#### WHAT TO WORK ON:
Line by line, restate the material word for word, omitting any image.

#### DATA LISTING:
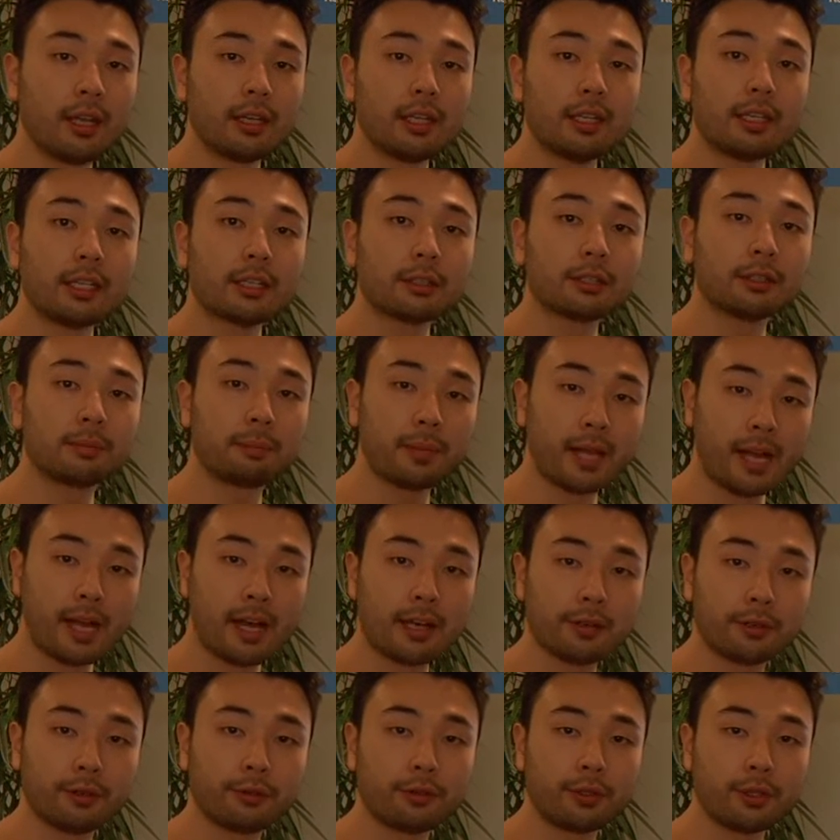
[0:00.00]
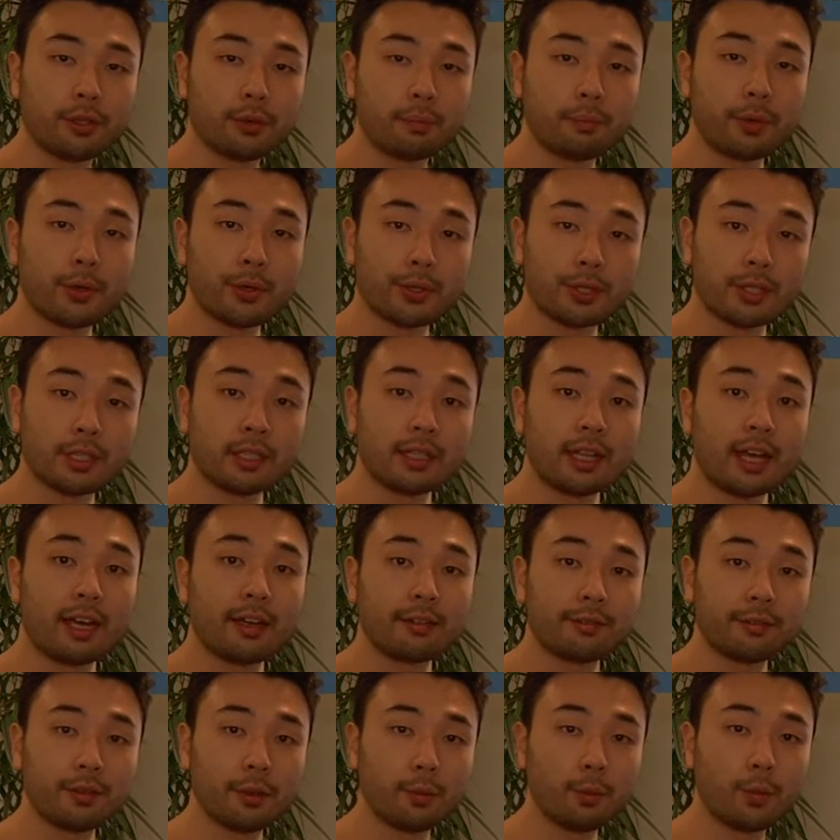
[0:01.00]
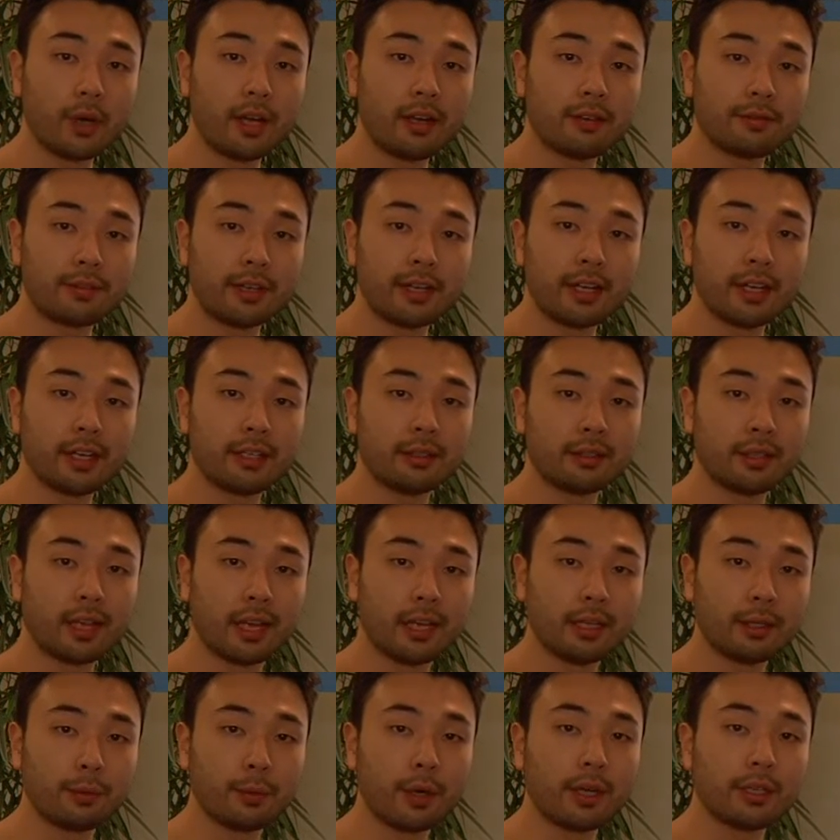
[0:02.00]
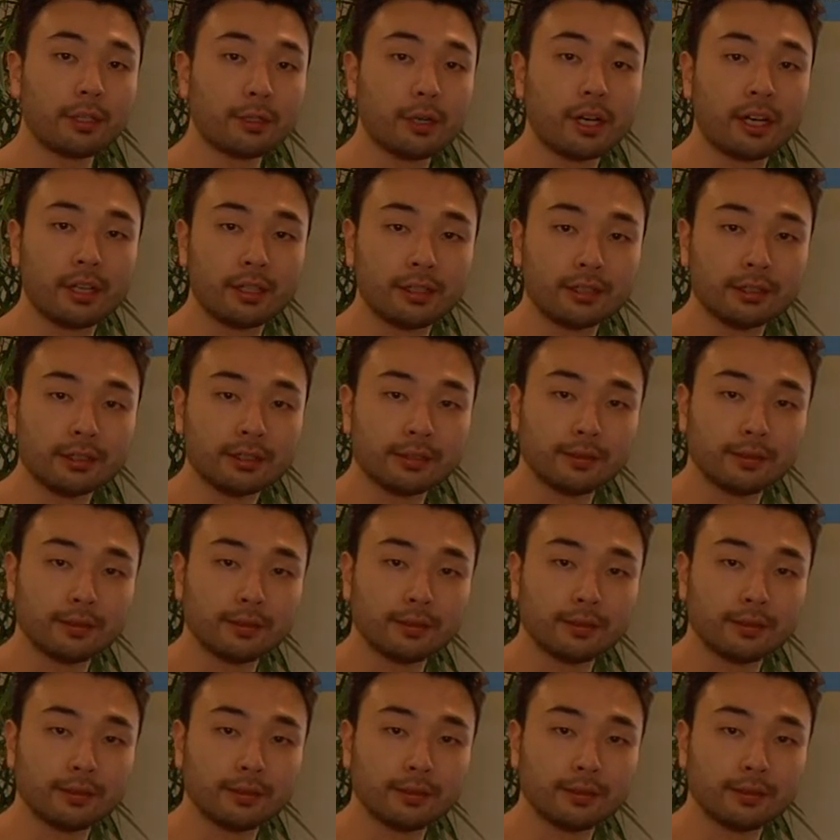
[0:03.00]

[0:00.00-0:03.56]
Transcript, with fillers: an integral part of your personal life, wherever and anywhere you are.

#### EXERCISE RESPONSE:
[0:00.00]
[0:01.00]
[0:02.00]
[0:03.00]

[0:00.00-0:03.56]
Transcript, with fillers: an integral part of your personal life, wherever and anywhere you are.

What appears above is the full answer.